Она оглядывается. «Это слишком. Я не могу сейчас все обдумать. Так что… ты должен вернуться живым. Тогда я дам тебе свой ответ».
— Хорошо, — серьезно киваю. Если она вообще думает об этом, это все, о чем я могу просить. Гораздо больше, чем я заслуживаю. Затем мы, наконец, подходим к зданию железнодорожной станции.
Эмили смотрит на каменное здание и бормочет: «Значит, это место, которого ты избегал на днях…»
После долгой паузы все, что я могу сказать, это: «Тогда до свидания». Я говорю это медленно.
«Пока пока», — отвечает она с ярым взглядом. «Помни, ты должен выжить, чтобы услышать мой ответ».

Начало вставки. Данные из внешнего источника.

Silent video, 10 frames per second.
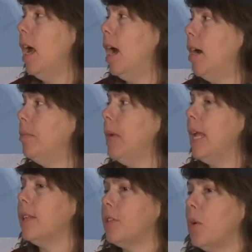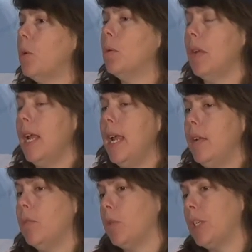And so
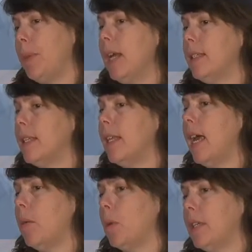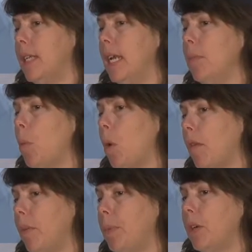in response to that, we're seeing more
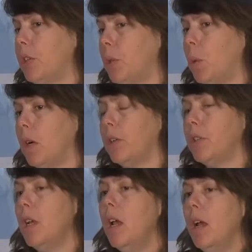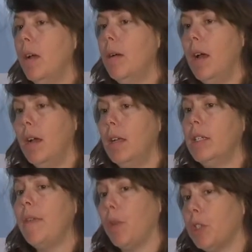of a push towards
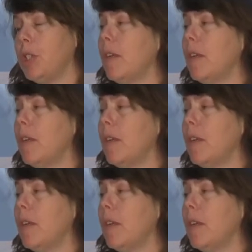diversity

«Да, я буду.» Потом подхожу к двери. Когда я тянусь к ручке, я понимаю. Я стал немного выше, не так ли? Он не кажется таким высоким, как раньше. Я поворачиваю ручку и толкаю простую дверь, позволяя гнилостной вони немытых тел вырваться наружу.

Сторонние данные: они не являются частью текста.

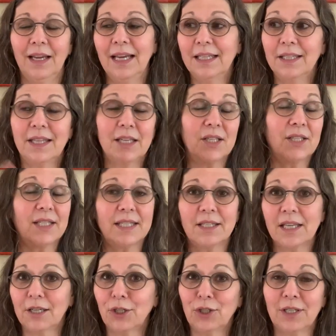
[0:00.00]
at this
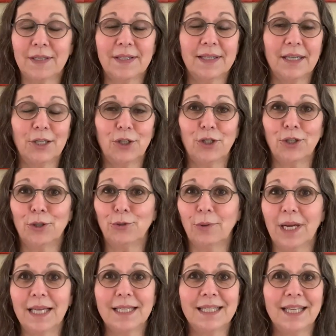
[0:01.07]
such and such
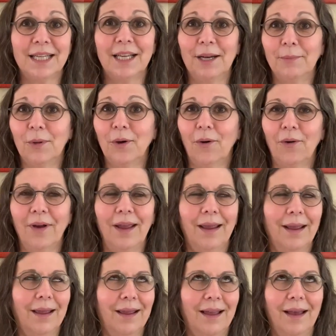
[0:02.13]
address." And I'm
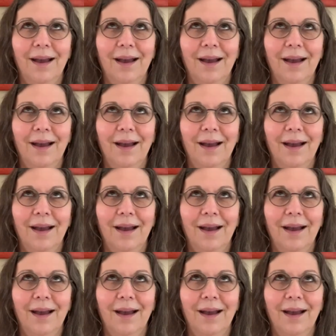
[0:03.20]
going,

Я вижу, что все железнодорожные части уже стоят в строю. Позади них я замечаю новые рельсовые блоки, все они сидят или лежат на полу в задней части комнаты. Они все еще младенцы, какими были мы, когда группа перед нами начала драться. Я отвожу глаза и иду в дверь. В это ужасное, ужасное место.
Я делаю быстрые шаги в комнату, и когда дверь за мной закрывается, раздается первый в городе звонок. Дверь запирается с глухим звуком; перезвон колокольчиков обрывается, и я знаю, что я действительно вернулся.
Я позволяю эмоциям стечь с моего лица, возвращаясь к чистому листу, которым я должен быть, и тихо иду к строю, перемещаясь на свое обычное место в переднем левом углу, которое, кажется, оставалось незанятым с тех пор, как я ушел. .
Пытаясь заблокировать все воспоминания и дрожа от них, я стою на своем месте и возвращаюсь.